The University of Sydney’s Faculty of Science is offering a scholarship worth $3,500 to support Aboriginal and Torres Strait Islander students who are keen to conduct research on how genomics can assist communities in addressing Type-2 Diabetes and related Cardiometabolic diseases. This scholarship is available for honours level students.
Key highlights of the honours scholarship program for Aboriginal and Torres Strait Islander students at the University of Sydney are:
- Valued at $3,500 per annum
- Open to full-time enrolled or commencing students in the Data Science or Statistics Honours Program
- Available for Aboriginal or Torres Strait Islander individuals with a WAM of 65 and above in previous tertiary studies
- Aimed at tackling Type-2 Diabetes and related Cardiometabolic diseases through genomics research
- Applications open on April 3, 2023
- Applications close on June 30, 2023.
This scholarship has an annual value of $3,500 and can be availed for one year. In addition to this, the scholarship provides extra benefits like up to $1,000 for interstate travel and registration for bioinformatics conferences.
To be eligible for this scholarship, you must meet the following criteria:
- Self-identify as an Aboriginal or Torres Strait Islander person, in accordance with the University of Sydney’s Confirmation of Aboriginal and Torres Strait Islander Identity Policy 2015.
- Currently enrolled, or have an unconditional offer of admission, to commence full-time study in the Data Science or Statistics Honours Program within the Faculty of Science at the University of Sydney.
- Have obtained a Weighted Average Mark (WAM) of 65 or above, or an equivalent score in your previous tertiary studies.
- Be under the supervision of Professor Alex Brown and Associate Professor Jimmy Breen at Black Ochre Data Labs.
This scholarship aims to provide support to Indigenous students interested in genomics to combat Type-2 Diabetes and related Cardiometabolic diseases within the Faculty of Science at the University of Sydney.

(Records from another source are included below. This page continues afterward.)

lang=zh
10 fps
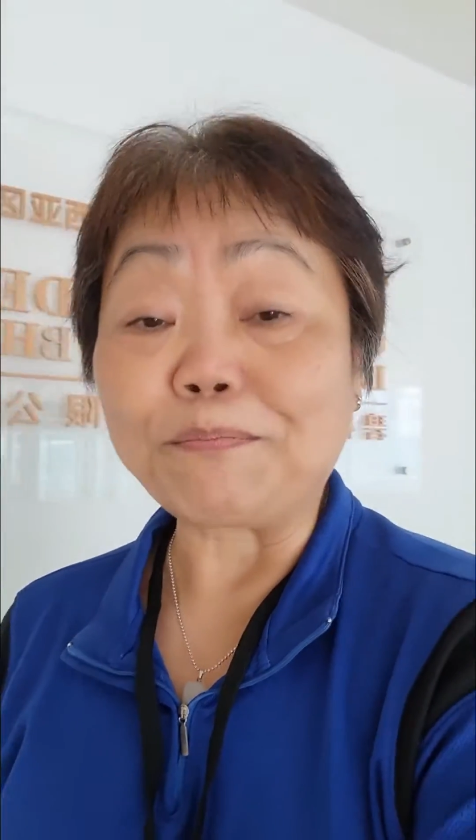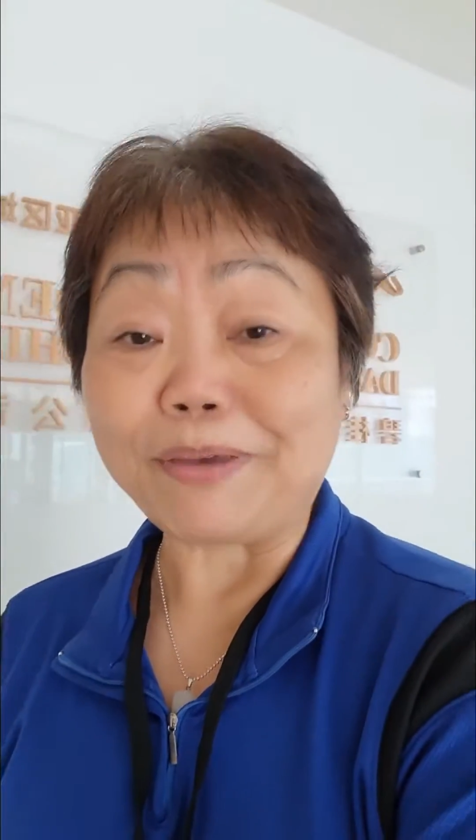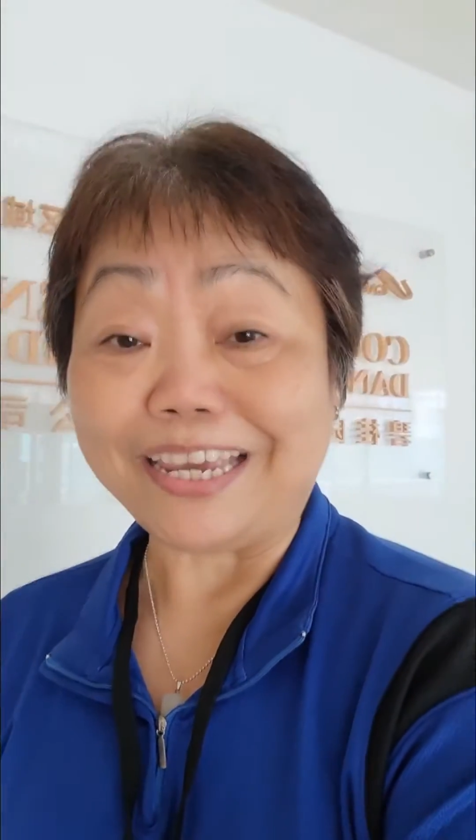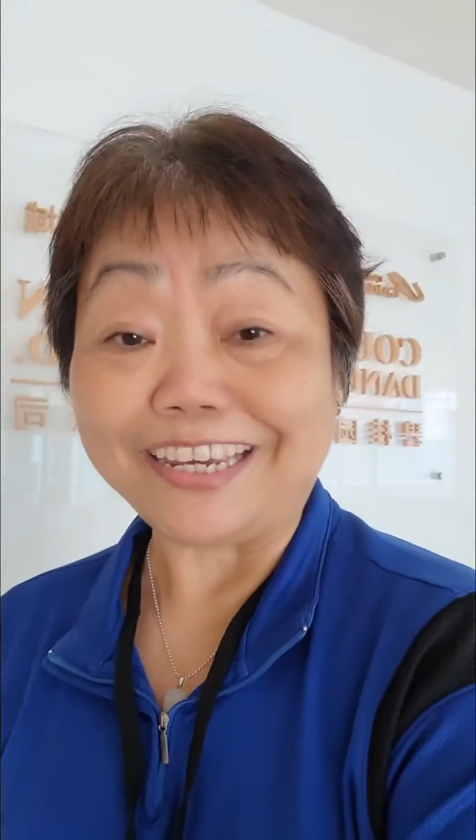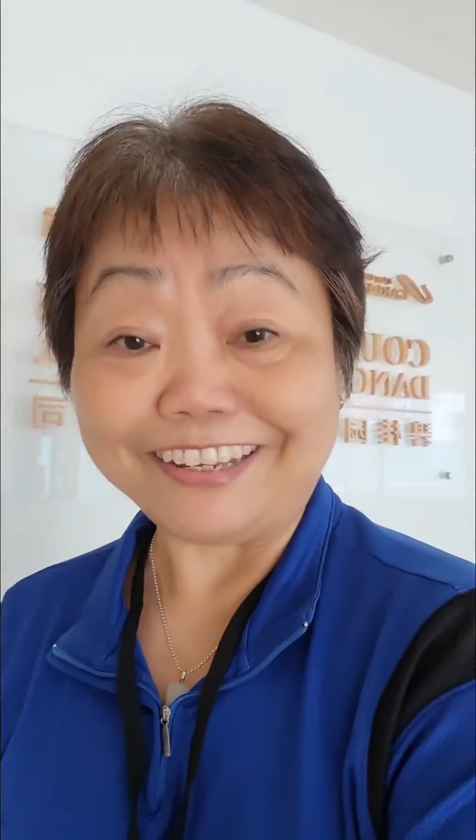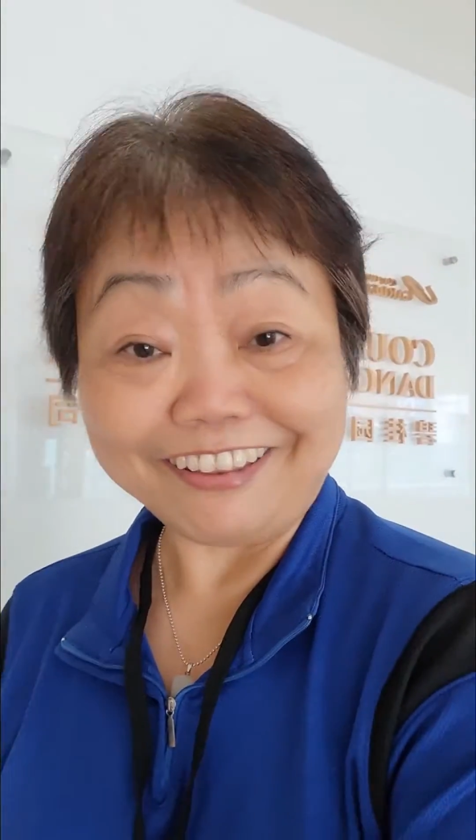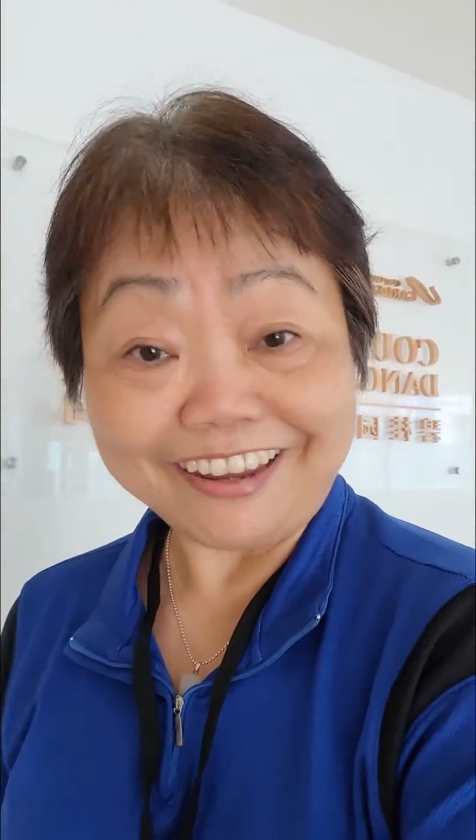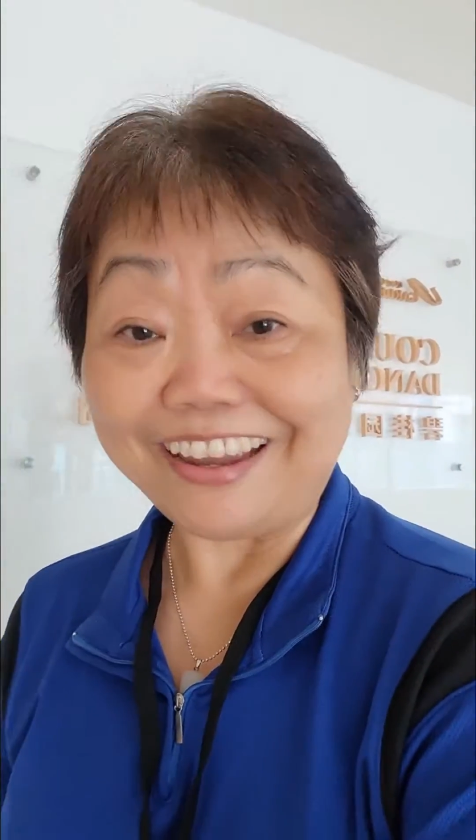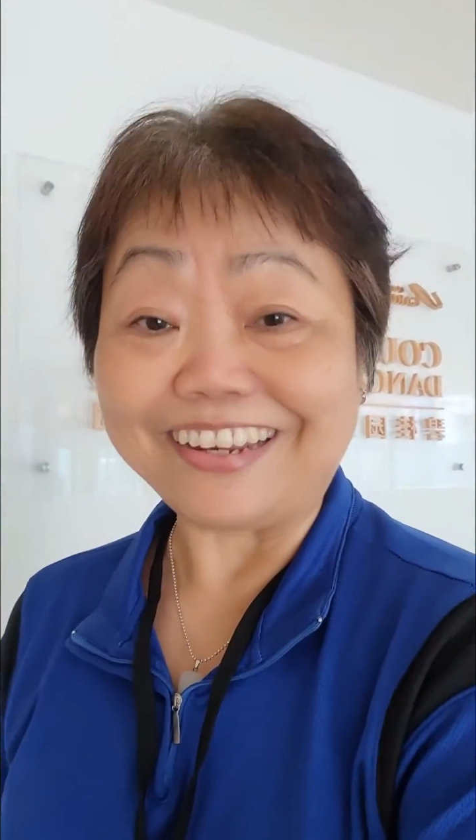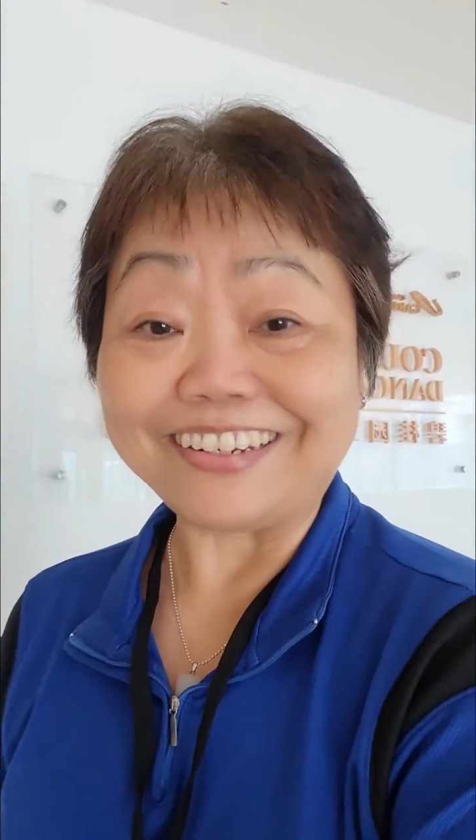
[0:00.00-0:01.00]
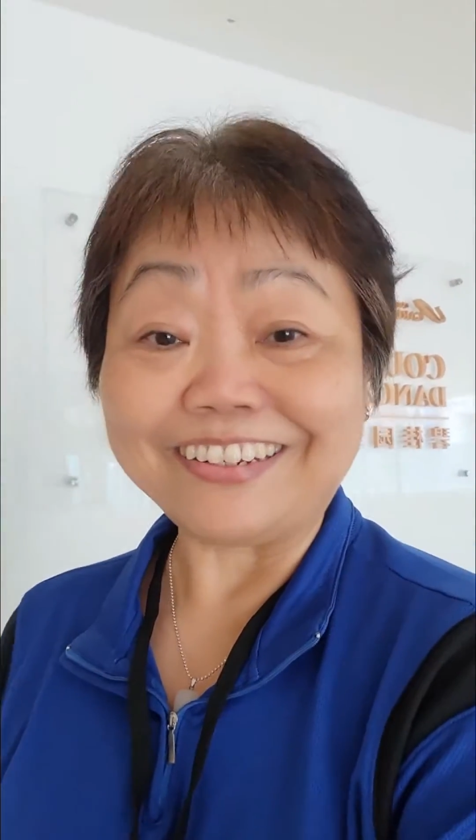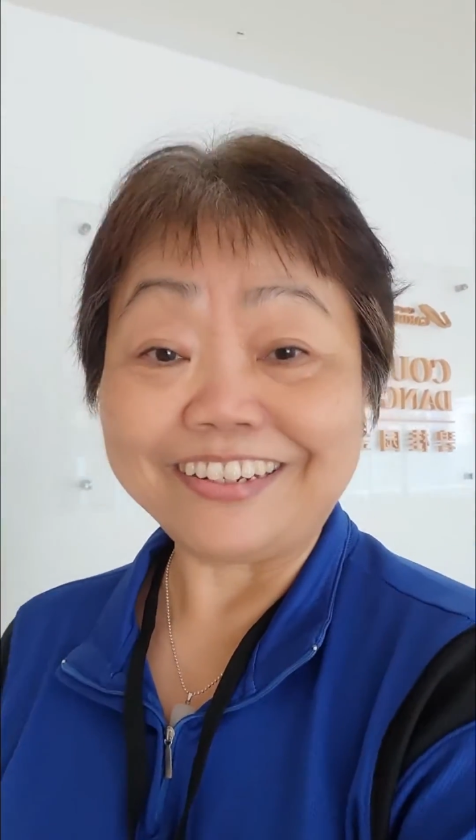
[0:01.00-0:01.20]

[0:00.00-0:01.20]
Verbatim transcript: 每天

T2D is prevalent among Indigenous Australians, with up to 50% of adults over 50 years old affected. This condition has a significant impact on the quality and length of life and contributes to wide life expectancy gaps, mainly due to the rapid development of renal, cardiovascular, and ophthalmological complications.
To address this issue, the Sydney Precision Data Science Centre and Black Ochre Data Labs have partnered to offer honours scholarships for Aboriginal and Torres Strait Islander students. The projects will focus on analyzing multi-omics data from The Aboriginal Diabetes Study PROPHECY, which involves 1385 Indigenous South Australian participants from metropolitan, regional, and remote areas. The data collected includes clinical, psychosocial, pathological, and genomic outcomes, exposures, and traits.
The primary objective of this collaboration is to enhance the understanding of the burden, natural history, and complication development propensity in Aboriginal people with or at risk of T2D. The project will outline the social, psychological, environmental, clinical, and genomic factors that predict disease and its progression.